1 numaralı formun tüm maddeleri zaman bölümünde gösterilmektedir: sütun 3 - “Yılın başında”; Sütun 4 - “Dönem sonunda (yıl, çeyrek). Sene başındaki bilanço verileri bir önceki raporlama dönemi kapanış bilanço verileriyle aynı olup (süreklilik şartının uygulanmasından dolayı) benzer şekilde oluşturulmuştur.

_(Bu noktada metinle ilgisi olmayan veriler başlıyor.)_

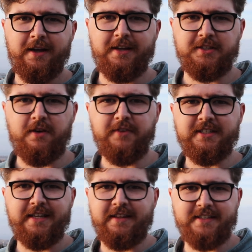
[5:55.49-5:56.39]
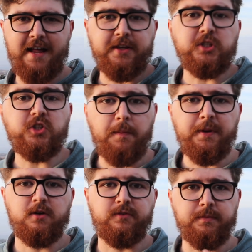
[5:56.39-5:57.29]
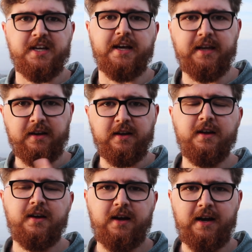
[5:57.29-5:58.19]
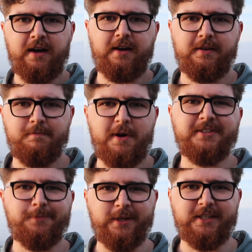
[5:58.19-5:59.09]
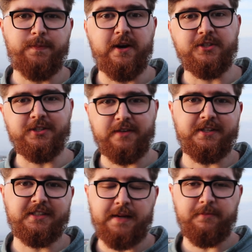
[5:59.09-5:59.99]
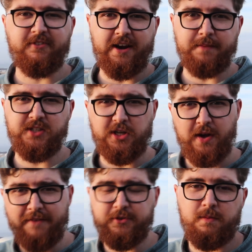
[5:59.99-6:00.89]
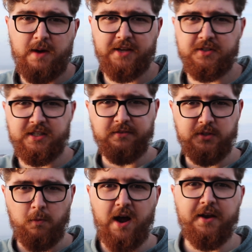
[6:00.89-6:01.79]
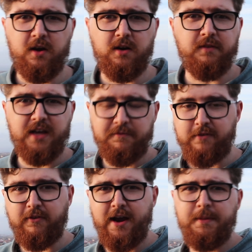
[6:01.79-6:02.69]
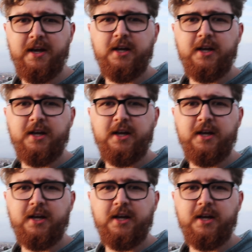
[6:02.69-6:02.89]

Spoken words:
It is obviously, there's nothing stopping you from taking multiple exposures of the same frame. So you have to remind yourself to wind on after every frame,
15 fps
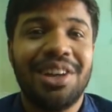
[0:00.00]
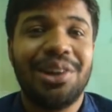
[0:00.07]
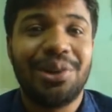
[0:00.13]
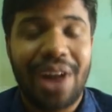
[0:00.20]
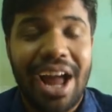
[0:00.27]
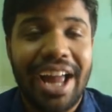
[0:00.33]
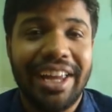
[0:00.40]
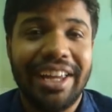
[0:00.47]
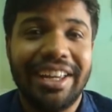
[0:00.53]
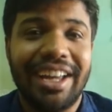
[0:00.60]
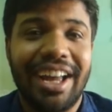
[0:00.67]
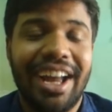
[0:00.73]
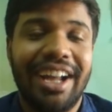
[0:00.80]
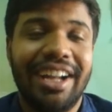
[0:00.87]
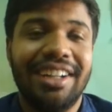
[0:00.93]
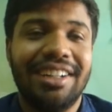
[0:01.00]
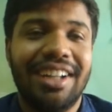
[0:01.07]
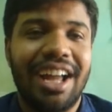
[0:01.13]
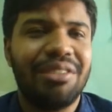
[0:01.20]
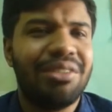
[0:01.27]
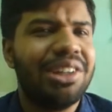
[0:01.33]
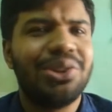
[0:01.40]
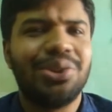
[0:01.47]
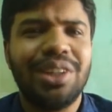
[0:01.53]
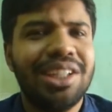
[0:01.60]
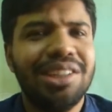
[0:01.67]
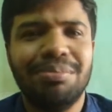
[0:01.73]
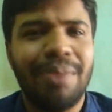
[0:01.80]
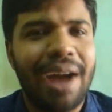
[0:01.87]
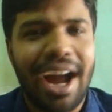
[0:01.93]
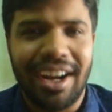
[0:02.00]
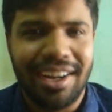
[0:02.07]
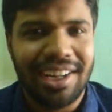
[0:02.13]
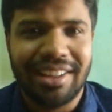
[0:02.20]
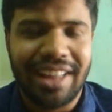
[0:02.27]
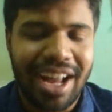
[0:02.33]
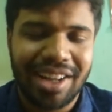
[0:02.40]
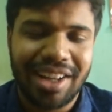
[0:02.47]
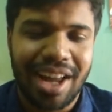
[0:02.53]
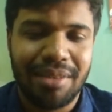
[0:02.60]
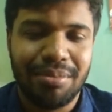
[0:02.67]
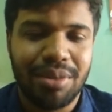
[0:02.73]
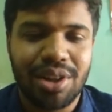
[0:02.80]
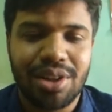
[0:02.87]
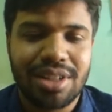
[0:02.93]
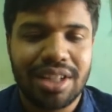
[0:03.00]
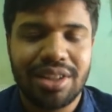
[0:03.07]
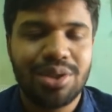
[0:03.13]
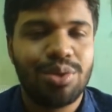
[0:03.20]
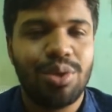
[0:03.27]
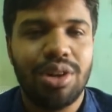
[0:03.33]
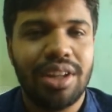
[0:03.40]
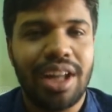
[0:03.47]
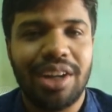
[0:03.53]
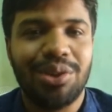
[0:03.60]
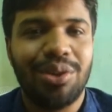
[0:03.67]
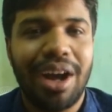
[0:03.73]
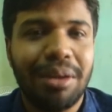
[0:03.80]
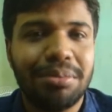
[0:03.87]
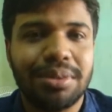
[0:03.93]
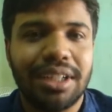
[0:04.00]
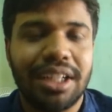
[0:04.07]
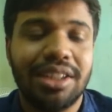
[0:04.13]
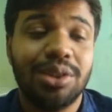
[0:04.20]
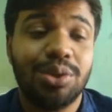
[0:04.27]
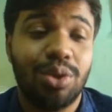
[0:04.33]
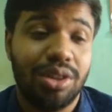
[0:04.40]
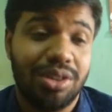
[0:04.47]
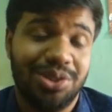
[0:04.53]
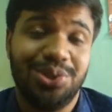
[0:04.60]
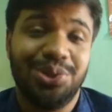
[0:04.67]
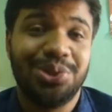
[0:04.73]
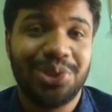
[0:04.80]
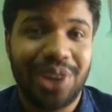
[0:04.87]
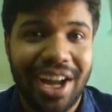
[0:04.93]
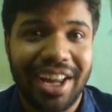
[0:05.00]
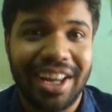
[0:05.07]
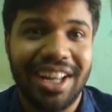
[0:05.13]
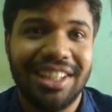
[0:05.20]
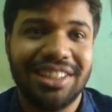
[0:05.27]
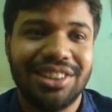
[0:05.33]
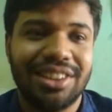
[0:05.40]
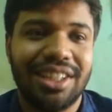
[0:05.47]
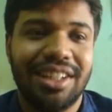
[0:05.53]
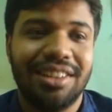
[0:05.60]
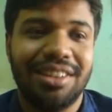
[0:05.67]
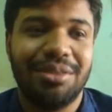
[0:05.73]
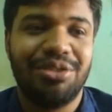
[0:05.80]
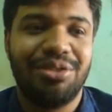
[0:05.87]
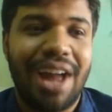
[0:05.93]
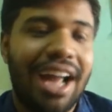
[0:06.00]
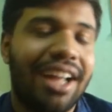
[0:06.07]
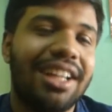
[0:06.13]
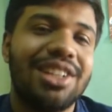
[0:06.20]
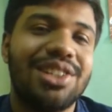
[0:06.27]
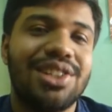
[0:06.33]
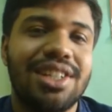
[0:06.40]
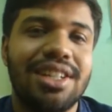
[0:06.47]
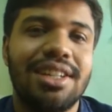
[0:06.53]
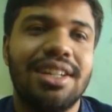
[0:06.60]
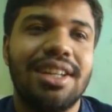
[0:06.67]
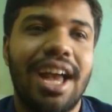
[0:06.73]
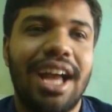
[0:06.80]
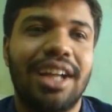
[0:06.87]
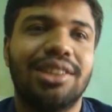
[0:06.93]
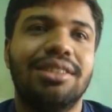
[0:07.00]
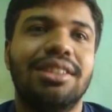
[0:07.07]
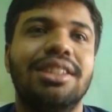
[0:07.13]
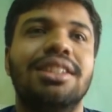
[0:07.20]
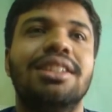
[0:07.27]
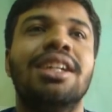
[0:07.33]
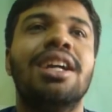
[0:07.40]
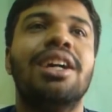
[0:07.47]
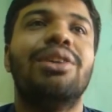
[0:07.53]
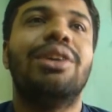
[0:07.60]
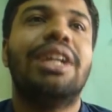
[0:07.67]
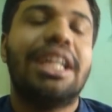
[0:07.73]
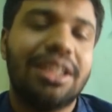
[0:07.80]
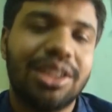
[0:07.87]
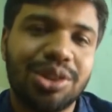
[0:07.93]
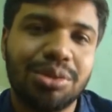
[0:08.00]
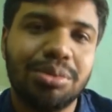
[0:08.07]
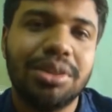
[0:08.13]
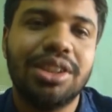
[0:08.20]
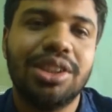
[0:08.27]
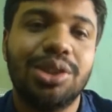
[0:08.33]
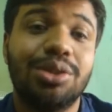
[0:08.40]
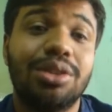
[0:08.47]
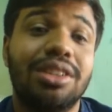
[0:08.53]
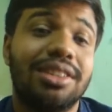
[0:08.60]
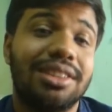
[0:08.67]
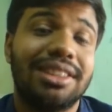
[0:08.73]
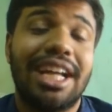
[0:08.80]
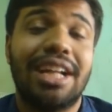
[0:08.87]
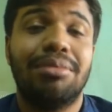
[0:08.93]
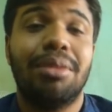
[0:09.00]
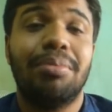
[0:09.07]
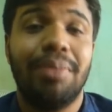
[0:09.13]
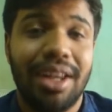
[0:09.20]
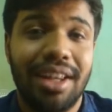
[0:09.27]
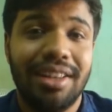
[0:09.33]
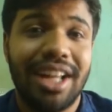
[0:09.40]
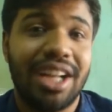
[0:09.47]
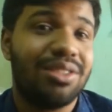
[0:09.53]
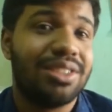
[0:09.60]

crying, and I felt really bad at that time, because I didn't want that to happen. I didn't want her to cry, and the fact that she actually related to me, she could understand my pain, that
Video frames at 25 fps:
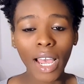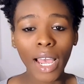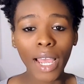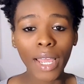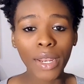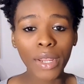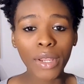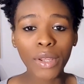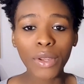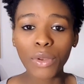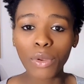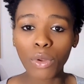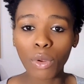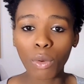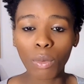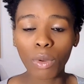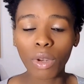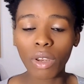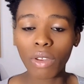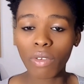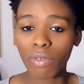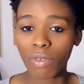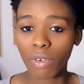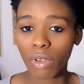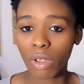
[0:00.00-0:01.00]
I didn't know
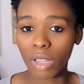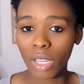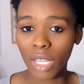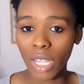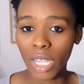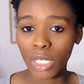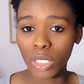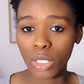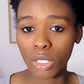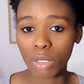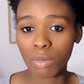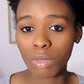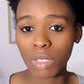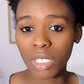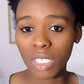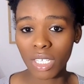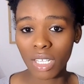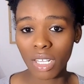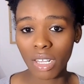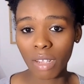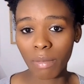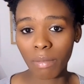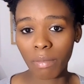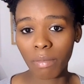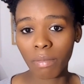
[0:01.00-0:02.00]
what it felt like to be
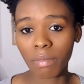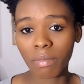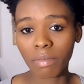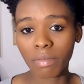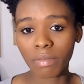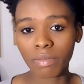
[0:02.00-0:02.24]
slim.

Varlıkların artan likiditesi ve yükümlülüklerin hareketliliği sırasında bir denge kurma ilkesine dayanarak, 1 numaralı formdaki varlık, doğası gereği farklı mülkiyet ve hakları içeren “Dönen varlıklar” bölümü ile açılır. En az likit varlıklara ait olmaları nedeniyle tek bölümde birleştirildiler.

“Maddi olmayan duran varlıklar” alt bölümü, doğal maddi bir forma sahip olmayan ancak gelir yaratma kabiliyetine sahip geleneksel olmayan nesnelerin maliyetini yansıtmaktadır. Bu nesnelerin bir özelliği, onları uzun vadeli (bir yıldan fazla) kullanma yeteneğinin yanı sıra, kullanımlarından mümkün olan kar miktarında yüksek derecede belirsizliktir. Bu tür mülkiyet, fikri mülkiyetin değerini ve çeşitli hakları (patentler, lisanslar, çeşitli kaynakları kullanma hakları, organizasyon giderleri, yazılım ürünleri vb.) içerir.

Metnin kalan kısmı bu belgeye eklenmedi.